To kill mites. Mixed half of the solution with 50/50 sugar to
water, the other half was straight lemon juice concentrate. Applied with a fine mist spray nozzle.
The first hive I did - about 60 days ago - was a split where I took the queen away from a large successful hive along with 5 frames of nurse
bees and capped brood. This hive was exhibiting the normal stress from a high mite infestation. The old queen worked for a few weeks and disappeared. The hive has recently requeened successfully with no sign of mites as of yesterday's inspection.

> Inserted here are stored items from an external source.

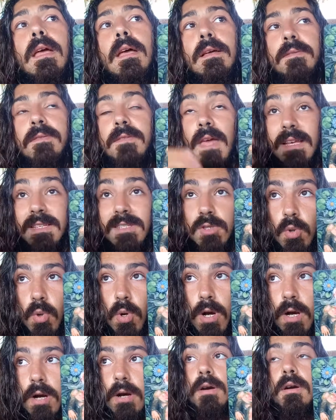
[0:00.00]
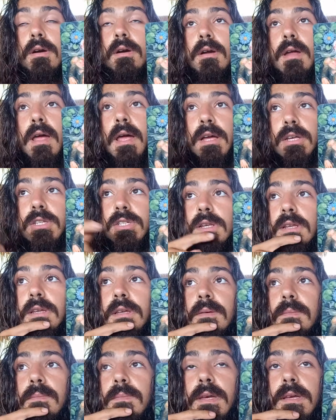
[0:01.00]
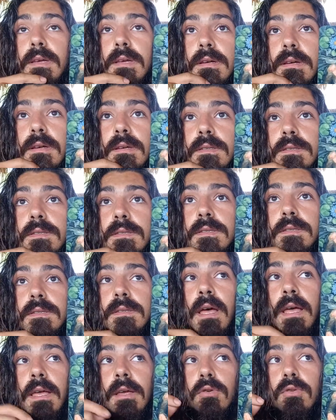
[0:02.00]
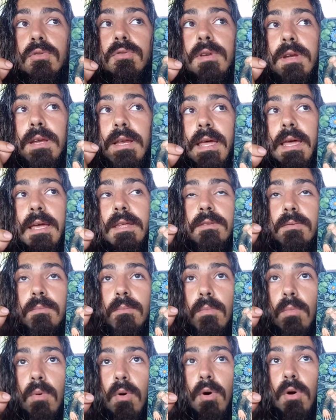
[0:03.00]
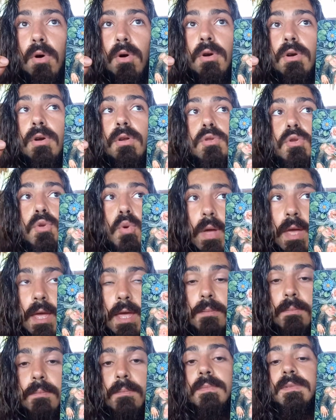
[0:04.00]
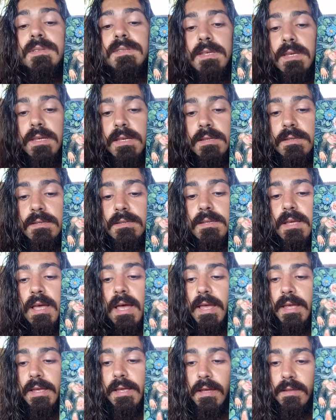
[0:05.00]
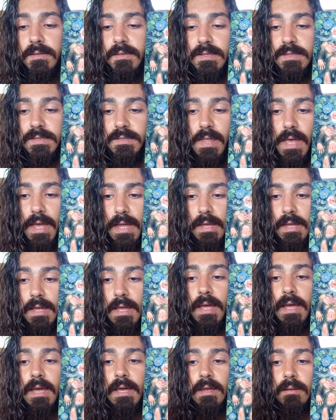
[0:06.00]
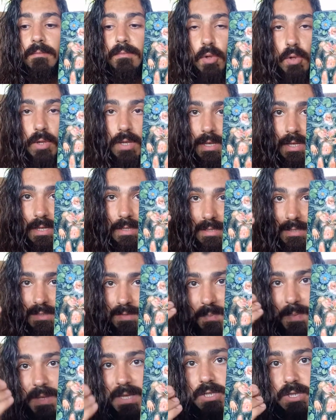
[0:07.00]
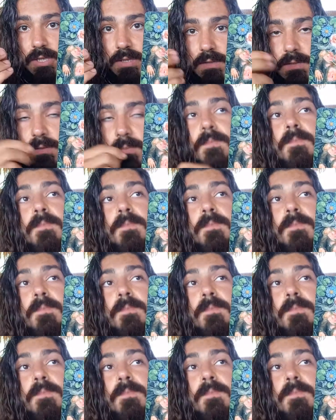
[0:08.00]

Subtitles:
thanks to her actually, because I could relate more to him since I got this deck and I'm looking at his pictures,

The queenless forager half was not treated. It successfully requeened naturally and in the process cleaned the hive out. The new queen is laying like a champ and there is just a little sign of mites. Next inspection I might apply the lemon juice if it appears the mite population is growing.
Then another hive was showing heavy signs of mite infestation including deformed wing virus. This was a great hive that produced 4+ supers of
honey early summer and now nothing with a crashing bee population. I split the old queen off 11 days ago, with nurse bees and all the capped brood, but one frame with the freshest eggs, and treated heavily with lemon juice. There were mites everywhere. The other half I did not treat. Yesterday's inspection I treated the old queen again and also treated the queenless hive as there were mites all over and I decided there is not
enough time left before winter sets to have the bees adapt. They have created quite a few queen cells on that one frame.
Then, one other hive - in this garden colony - was started from a split, from the first hive, before the mites took over, is cranking out the workers with no sign of mites.
This is my experiment to see if this lemon juice method works.